- **To do**
Leave out the pictures and repeat the data exactly.

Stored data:

▶

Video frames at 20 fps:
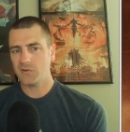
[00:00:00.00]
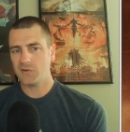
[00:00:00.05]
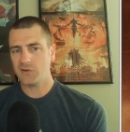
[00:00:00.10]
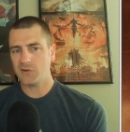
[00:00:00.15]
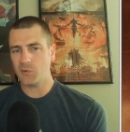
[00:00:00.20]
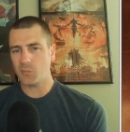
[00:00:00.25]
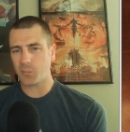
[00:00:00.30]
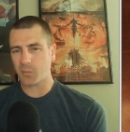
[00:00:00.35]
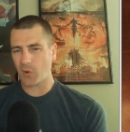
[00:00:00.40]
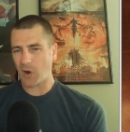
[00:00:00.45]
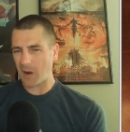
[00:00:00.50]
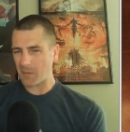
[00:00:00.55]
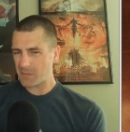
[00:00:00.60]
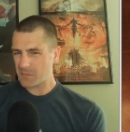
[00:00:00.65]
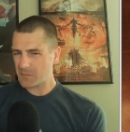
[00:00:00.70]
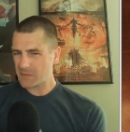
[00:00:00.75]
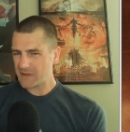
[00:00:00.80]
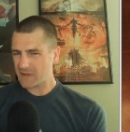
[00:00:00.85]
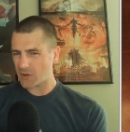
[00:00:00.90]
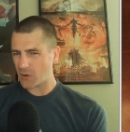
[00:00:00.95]
you
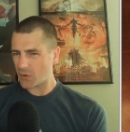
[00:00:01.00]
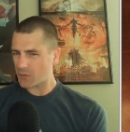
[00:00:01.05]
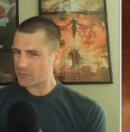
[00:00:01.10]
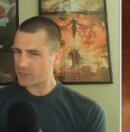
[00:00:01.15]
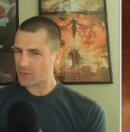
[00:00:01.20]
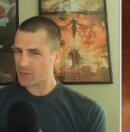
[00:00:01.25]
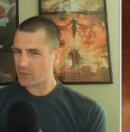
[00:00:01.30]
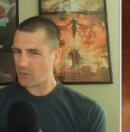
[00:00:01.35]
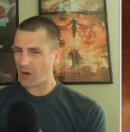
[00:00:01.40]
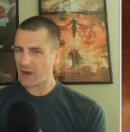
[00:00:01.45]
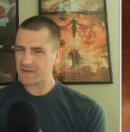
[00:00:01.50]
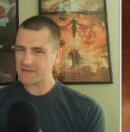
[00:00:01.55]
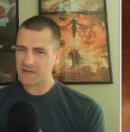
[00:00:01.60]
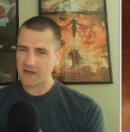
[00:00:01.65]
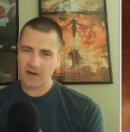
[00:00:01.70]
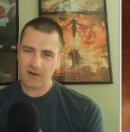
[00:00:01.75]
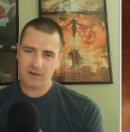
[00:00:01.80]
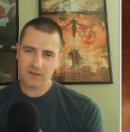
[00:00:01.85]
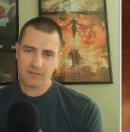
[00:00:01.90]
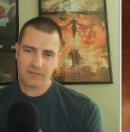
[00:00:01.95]
probably go for
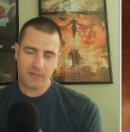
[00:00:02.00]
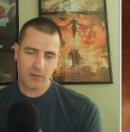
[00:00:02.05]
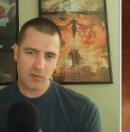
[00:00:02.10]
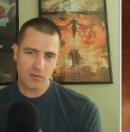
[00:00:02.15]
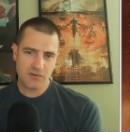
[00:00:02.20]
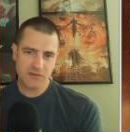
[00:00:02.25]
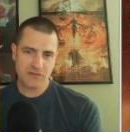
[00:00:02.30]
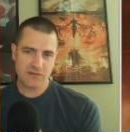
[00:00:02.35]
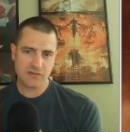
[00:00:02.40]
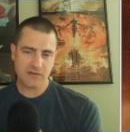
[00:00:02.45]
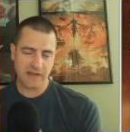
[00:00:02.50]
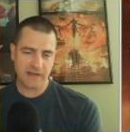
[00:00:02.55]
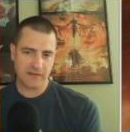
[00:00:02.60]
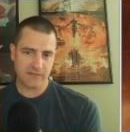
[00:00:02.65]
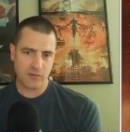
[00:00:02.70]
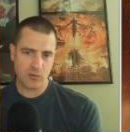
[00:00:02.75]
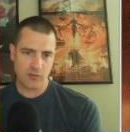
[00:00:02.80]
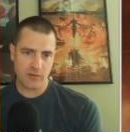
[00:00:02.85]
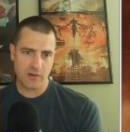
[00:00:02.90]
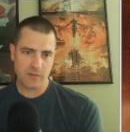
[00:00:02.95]
crosshair first like
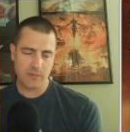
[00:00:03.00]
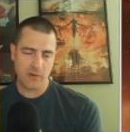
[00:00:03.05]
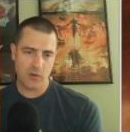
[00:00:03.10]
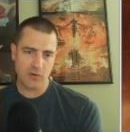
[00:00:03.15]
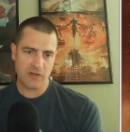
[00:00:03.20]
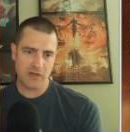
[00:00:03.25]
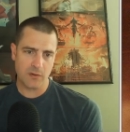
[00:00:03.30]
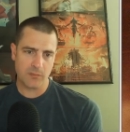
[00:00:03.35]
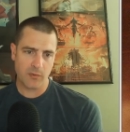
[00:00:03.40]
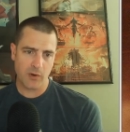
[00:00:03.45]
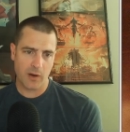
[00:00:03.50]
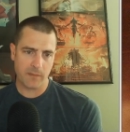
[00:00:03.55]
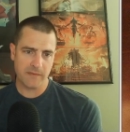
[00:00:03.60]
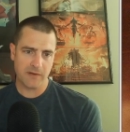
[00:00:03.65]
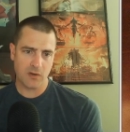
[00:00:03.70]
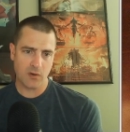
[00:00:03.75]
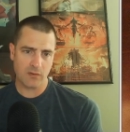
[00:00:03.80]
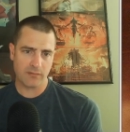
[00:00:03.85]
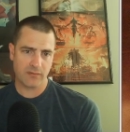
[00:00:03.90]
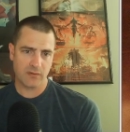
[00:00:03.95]
if you're the opponent you probably
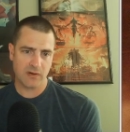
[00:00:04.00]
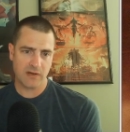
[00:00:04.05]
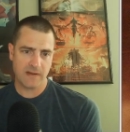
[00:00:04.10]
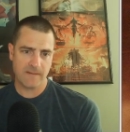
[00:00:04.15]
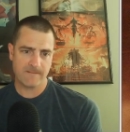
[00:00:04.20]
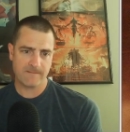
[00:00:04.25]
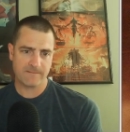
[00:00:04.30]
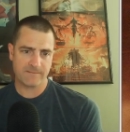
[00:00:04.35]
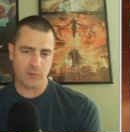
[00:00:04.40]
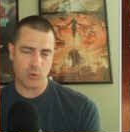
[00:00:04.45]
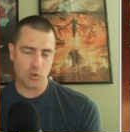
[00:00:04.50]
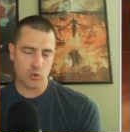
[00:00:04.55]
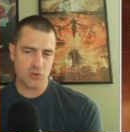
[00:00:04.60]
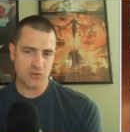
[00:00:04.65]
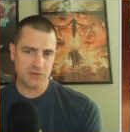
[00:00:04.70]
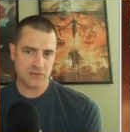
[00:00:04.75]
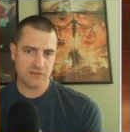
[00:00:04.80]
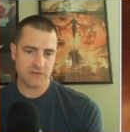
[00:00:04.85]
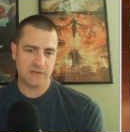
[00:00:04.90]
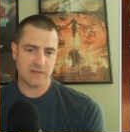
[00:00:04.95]
go for him
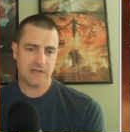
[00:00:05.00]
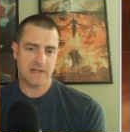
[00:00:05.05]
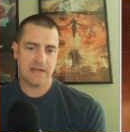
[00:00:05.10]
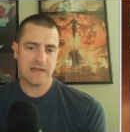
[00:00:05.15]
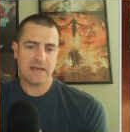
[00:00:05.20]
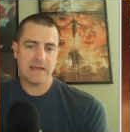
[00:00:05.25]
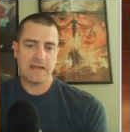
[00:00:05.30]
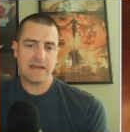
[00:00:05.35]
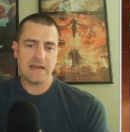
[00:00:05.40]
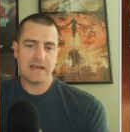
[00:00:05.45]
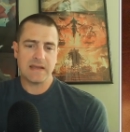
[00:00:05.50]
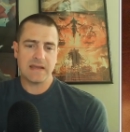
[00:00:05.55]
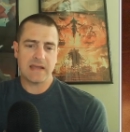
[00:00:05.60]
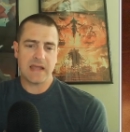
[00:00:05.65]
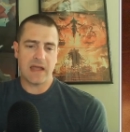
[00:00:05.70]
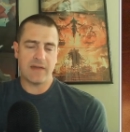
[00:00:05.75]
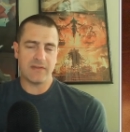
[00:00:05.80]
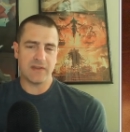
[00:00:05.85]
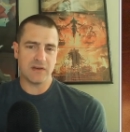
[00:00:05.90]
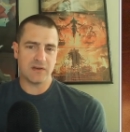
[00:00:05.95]
first
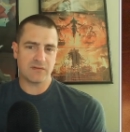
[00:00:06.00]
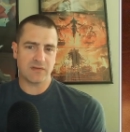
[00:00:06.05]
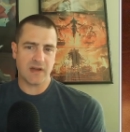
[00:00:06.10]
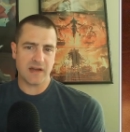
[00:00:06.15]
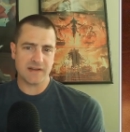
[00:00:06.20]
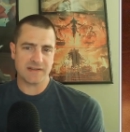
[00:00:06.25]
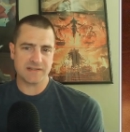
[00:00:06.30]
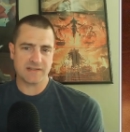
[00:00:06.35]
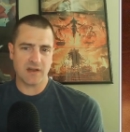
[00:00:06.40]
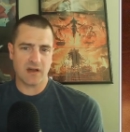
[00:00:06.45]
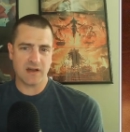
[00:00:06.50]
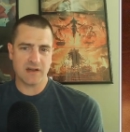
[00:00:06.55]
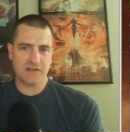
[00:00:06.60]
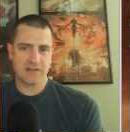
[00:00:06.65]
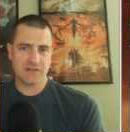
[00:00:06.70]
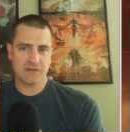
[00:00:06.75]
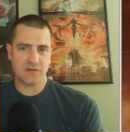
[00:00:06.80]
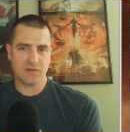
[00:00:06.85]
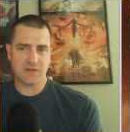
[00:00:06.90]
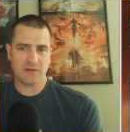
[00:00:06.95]
and then you've got
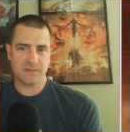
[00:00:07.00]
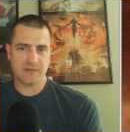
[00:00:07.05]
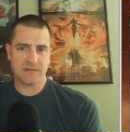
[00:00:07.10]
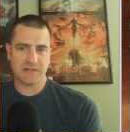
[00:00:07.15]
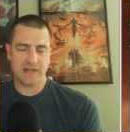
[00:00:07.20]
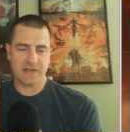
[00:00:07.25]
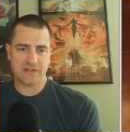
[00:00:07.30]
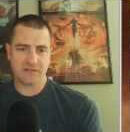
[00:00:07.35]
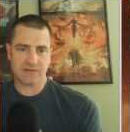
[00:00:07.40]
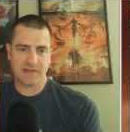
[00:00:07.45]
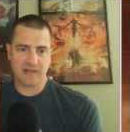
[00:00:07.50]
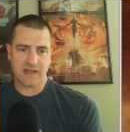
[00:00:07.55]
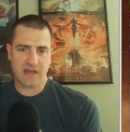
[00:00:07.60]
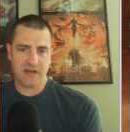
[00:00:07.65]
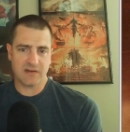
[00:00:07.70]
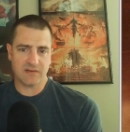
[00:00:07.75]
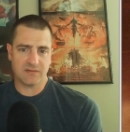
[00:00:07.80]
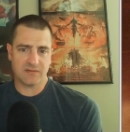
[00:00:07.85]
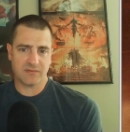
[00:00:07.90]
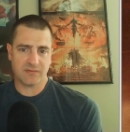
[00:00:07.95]
Asajj who can potentially
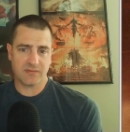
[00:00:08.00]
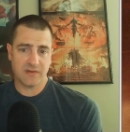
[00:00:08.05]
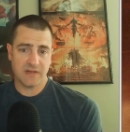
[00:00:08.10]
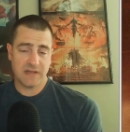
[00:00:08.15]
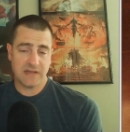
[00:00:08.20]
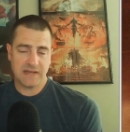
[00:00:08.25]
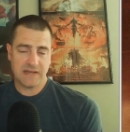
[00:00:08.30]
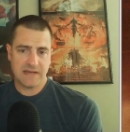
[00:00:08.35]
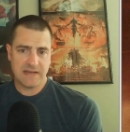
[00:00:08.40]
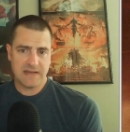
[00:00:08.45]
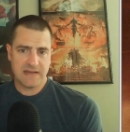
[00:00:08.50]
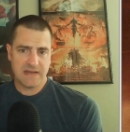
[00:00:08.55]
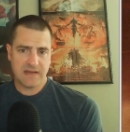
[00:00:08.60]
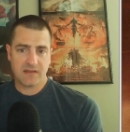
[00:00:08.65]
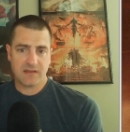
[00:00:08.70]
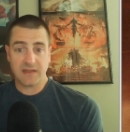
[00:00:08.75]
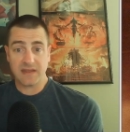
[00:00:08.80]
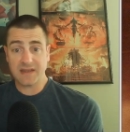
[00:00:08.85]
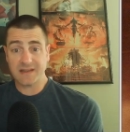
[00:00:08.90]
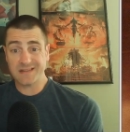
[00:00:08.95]
have
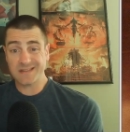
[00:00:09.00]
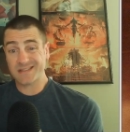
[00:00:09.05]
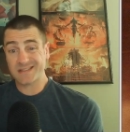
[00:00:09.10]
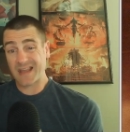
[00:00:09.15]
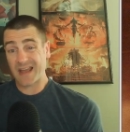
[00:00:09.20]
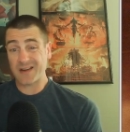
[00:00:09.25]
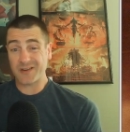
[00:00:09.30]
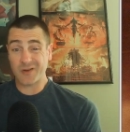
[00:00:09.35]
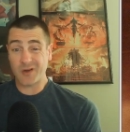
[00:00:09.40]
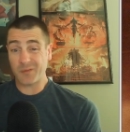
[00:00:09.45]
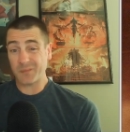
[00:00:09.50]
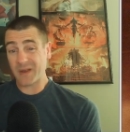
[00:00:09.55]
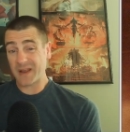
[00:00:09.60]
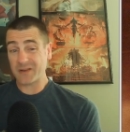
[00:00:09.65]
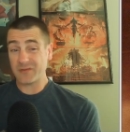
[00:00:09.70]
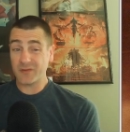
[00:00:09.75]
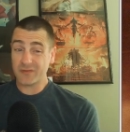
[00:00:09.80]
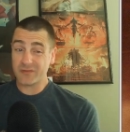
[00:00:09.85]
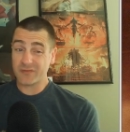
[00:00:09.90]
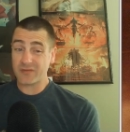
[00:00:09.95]
things I don't know I'm not
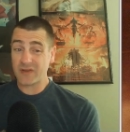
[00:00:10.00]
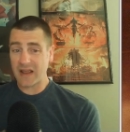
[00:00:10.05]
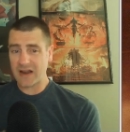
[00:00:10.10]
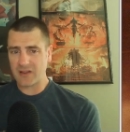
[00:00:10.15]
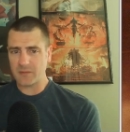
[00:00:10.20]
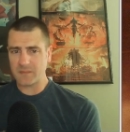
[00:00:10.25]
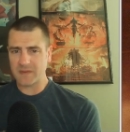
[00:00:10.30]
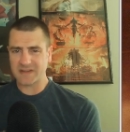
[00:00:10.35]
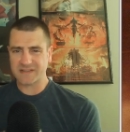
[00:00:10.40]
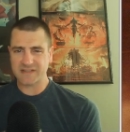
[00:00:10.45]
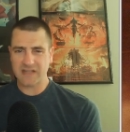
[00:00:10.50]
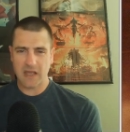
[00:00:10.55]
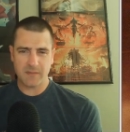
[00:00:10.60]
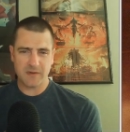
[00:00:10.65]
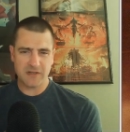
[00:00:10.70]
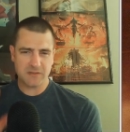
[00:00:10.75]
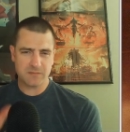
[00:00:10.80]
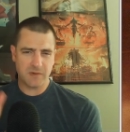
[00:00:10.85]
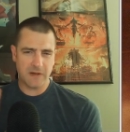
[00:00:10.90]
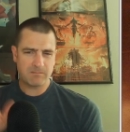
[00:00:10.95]
a huge fan of the mixed
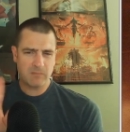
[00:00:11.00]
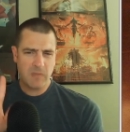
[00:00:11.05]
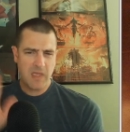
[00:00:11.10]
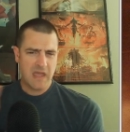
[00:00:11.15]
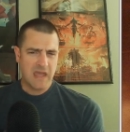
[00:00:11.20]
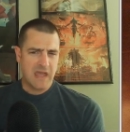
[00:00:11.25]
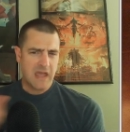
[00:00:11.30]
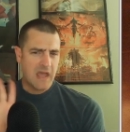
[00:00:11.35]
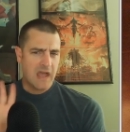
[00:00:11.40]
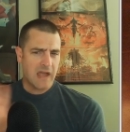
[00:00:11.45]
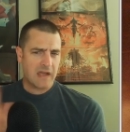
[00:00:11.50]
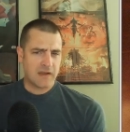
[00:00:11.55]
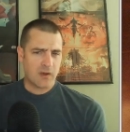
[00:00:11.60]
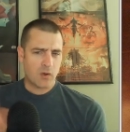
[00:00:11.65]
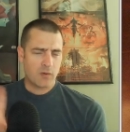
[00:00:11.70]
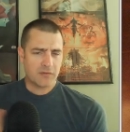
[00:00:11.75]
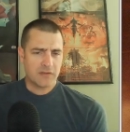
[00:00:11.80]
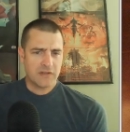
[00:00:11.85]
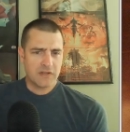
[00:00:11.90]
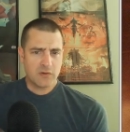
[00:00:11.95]
damage but
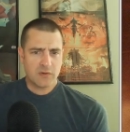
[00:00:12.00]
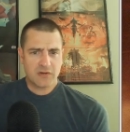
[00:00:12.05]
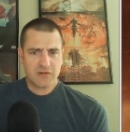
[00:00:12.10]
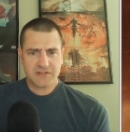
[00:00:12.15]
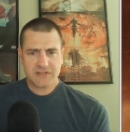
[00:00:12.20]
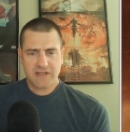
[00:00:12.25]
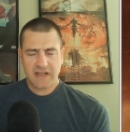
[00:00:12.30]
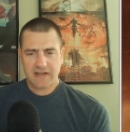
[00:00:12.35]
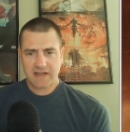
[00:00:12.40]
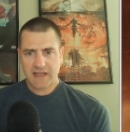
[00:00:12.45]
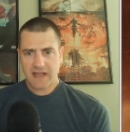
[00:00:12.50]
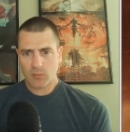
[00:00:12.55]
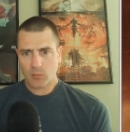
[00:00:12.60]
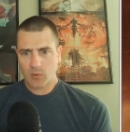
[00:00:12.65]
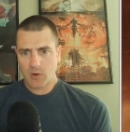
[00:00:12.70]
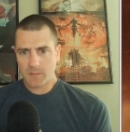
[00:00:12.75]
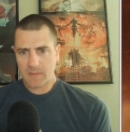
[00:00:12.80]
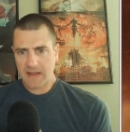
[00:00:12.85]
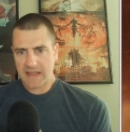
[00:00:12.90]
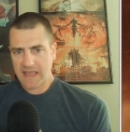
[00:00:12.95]
hopefully you understand kind of
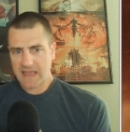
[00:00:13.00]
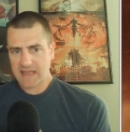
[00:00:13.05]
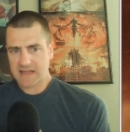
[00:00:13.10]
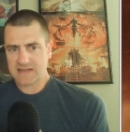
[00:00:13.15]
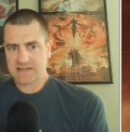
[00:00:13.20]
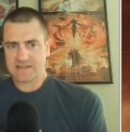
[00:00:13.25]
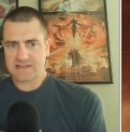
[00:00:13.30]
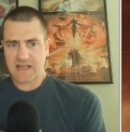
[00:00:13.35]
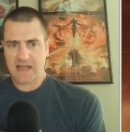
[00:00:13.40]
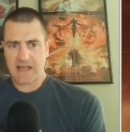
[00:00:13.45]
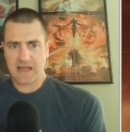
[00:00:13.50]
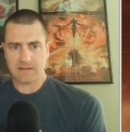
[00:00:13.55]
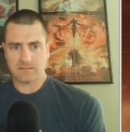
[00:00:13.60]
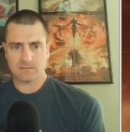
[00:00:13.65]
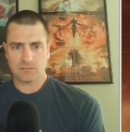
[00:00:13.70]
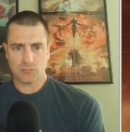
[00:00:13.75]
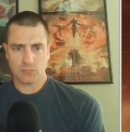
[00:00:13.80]
where my head is at.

◀

- **Task result**
Video frames at 20 fps:
[00:00:00.00]
[00:00:00.05]
[00:00:00.10]
[00:00:00.15]
[00:00:00.20]
[00:00:00.25]
[00:00:00.30]
[00:00:00.35]
[00:00:00.40]
[00:00:00.45]
[00:00:00.50]
[00:00:00.55]
[00:00:00.60]
[00:00:00.65]
[00:00:00.70]
[00:00:00.75]
[00:00:00.80]
[00:00:00.85]
[00:00:00.90]
[00:00:00.95]
you
[00:00:01.00]
[00:00:01.05]
[00:00:01.10]
[00:00:01.15]
[00:00:01.20]
[00:00:01.25]
[00:00:01.30]
[00:00:01.35]
[00:00:01.40]
[00:00:01.45]
[00:00:01.50]
[00:00:01.55]
[00:00:01.60]
[00:00:01.65]
[00:00:01.70]
[00:00:01.75]
[00:00:01.80]
[00:00:01.85]
[00:00:01.90]
[00:00:01.95]
probably go for
[00:00:02.00]
[00:00:02.05]
[00:00:02.10]
[00:00:02.15]
[00:00:02.20]
[00:00:02.25]
[00:00:02.30]
[00:00:02.35]
[00:00:02.40]
[00:00:02.45]
[00:00:02.50]
[00:00:02.55]
[00:00:02.60]
[00:00:02.65]
[00:00:02.70]
[00:00:02.75]
[00:00:02.80]
[00:00:02.85]
[00:00:02.90]
[00:00:02.95]
crosshair first like
[00:00:03.00]
[00:00:03.05]
[00:00:03.10]
[00:00:03.15]
[00:00:03.20]
[00:00:03.25]
[00:00:03.30]
[00:00:03.35]
[00:00:03.40]
[00:00:03.45]
[00:00:03.50]
[00:00:03.55]
[00:00:03.60]
[00:00:03.65]
[00:00:03.70]
[00:00:03.75]
[00:00:03.80]
[00:00:03.85]
[00:00:03.90]
[00:00:03.95]
if you're the opponent you probably
[00:00:04.00]
[00:00:04.05]
[00:00:04.10]
[00:00:04.15]
[00:00:04.20]
[00:00:04.25]
[00:00:04.30]
[00:00:04.35]
[00:00:04.40]
[00:00:04.45]
[00:00:04.50]
[00:00:04.55]
[00:00:04.60]
[00:00:04.65]
[00:00:04.70]
[00:00:04.75]
[00:00:04.80]
[00:00:04.85]
[00:00:04.90]
[00:00:04.95]
go for him
[00:00:05.00]
[00:00:05.05]
[00:00:05.10]
[00:00:05.15]
[00:00:05.20]
[00:00:05.25]
[00:00:05.30]
[00:00:05.35]
[00:00:05.40]
[00:00:05.45]
[00:00:05.50]
[00:00:05.55]
[00:00:05.60]
[00:00:05.65]
[00:00:05.70]
[00:00:05.75]
[00:00:05.80]
[00:00:05.85]
[00:00:05.90]
[00:00:05.95]
first
[00:00:06.00]
[00:00:06.05]
[00:00:06.10]
[00:00:06.15]
[00:00:06.20]
[00:00:06.25]
[00:00:06.30]
[00:00:06.35]
[00:00:06.40]
[00:00:06.45]
[00:00:06.50]
[00:00:06.55]
[00:00:06.60]
[00:00:06.65]
[00:00:06.70]
[00:00:06.75]
[00:00:06.80]
[00:00:06.85]
[00:00:06.90]
[00:00:06.95]
and then you've got
[00:00:07.00]
[00:00:07.05]
[00:00:07.10]
[00:00:07.15]
[00:00:07.20]
[00:00:07.25]
[00:00:07.30]
[00:00:07.35]
[00:00:07.40]
[00:00:07.45]
[00:00:07.50]
[00:00:07.55]
[00:00:07.60]
[00:00:07.65]
[00:00:07.70]
[00:00:07.75]
[00:00:07.80]
[00:00:07.85]
[00:00:07.90]
[00:00:07.95]
Asajj who can potentially
[00:00:08.00]
[00:00:08.05]
[00:00:08.10]
[00:00:08.15]
[00:00:08.20]
[00:00:08.25]
[00:00:08.30]
[00:00:08.35]
[00:00:08.40]
[00:00:08.45]
[00:00:08.50]
[00:00:08.55]
[00:00:08.60]
[00:00:08.65]
[00:00:08.70]
[00:00:08.75]
[00:00:08.80]
[00:00:08.85]
[00:00:08.90]
[00:00:08.95]
have
[00:00:09.00]
[00:00:09.05]
[00:00:09.10]
[00:00:09.15]
[00:00:09.20]
[00:00:09.25]
[00:00:09.30]
[00:00:09.35]
[00:00:09.40]
[00:00:09.45]
[00:00:09.50]
[00:00:09.55]
[00:00:09.60]
[00:00:09.65]
[00:00:09.70]
[00:00:09.75]
[00:00:09.80]
[00:00:09.85]
[00:00:09.90]
[00:00:09.95]
things I don't know I'm not
[00:00:10.00]
[00:00:10.05]
[00:00:10.10]
[00:00:10.15]
[00:00:10.20]
[00:00:10.25]
[00:00:10.30]
[00:00:10.35]
[00:00:10.40]
[00:00:10.45]
[00:00:10.50]
[00:00:10.55]
[00:00:10.60]
[00:00:10.65]
[00:00:10.70]
[00:00:10.75]
[00:00:10.80]
[00:00:10.85]
[00:00:10.90]
[00:00:10.95]
a huge fan of the mixed
[00:00:11.00]
[00:00:11.05]
[00:00:11.10]
[00:00:11.15]
[00:00:11.20]
[00:00:11.25]
[00:00:11.30]
[00:00:11.35]
[00:00:11.40]
[00:00:11.45]
[00:00:11.50]
[00:00:11.55]
[00:00:11.60]
[00:00:11.65]
[00:00:11.70]
[00:00:11.75]
[00:00:11.80]
[00:00:11.85]
[00:00:11.90]
[00:00:11.95]
damage but
[00:00:12.00]
[00:00:12.05]
[00:00:12.10]
[00:00:12.15]
[00:00:12.20]
[00:00:12.25]
[00:00:12.30]
[00:00:12.35]
[00:00:12.40]
[00:00:12.45]
[00:00:12.50]
[00:00:12.55]
[00:00:12.60]
[00:00:12.65]
[00:00:12.70]
[00:00:12.75]
[00:00:12.80]
[00:00:12.85]
[00:00:12.90]
[00:00:12.95]
hopefully you understand kind of
[00:00:13.00]
[00:00:13.05]
[00:00:13.10]
[00:00:13.15]
[00:00:13.20]
[00:00:13.25]
[00:00:13.30]
[00:00:13.35]
[00:00:13.40]
[00:00:13.45]
[00:00:13.50]
[00:00:13.55]
[00:00:13.60]
[00:00:13.65]
[00:00:13.70]
[00:00:13.75]
[00:00:13.80]
where my head is at.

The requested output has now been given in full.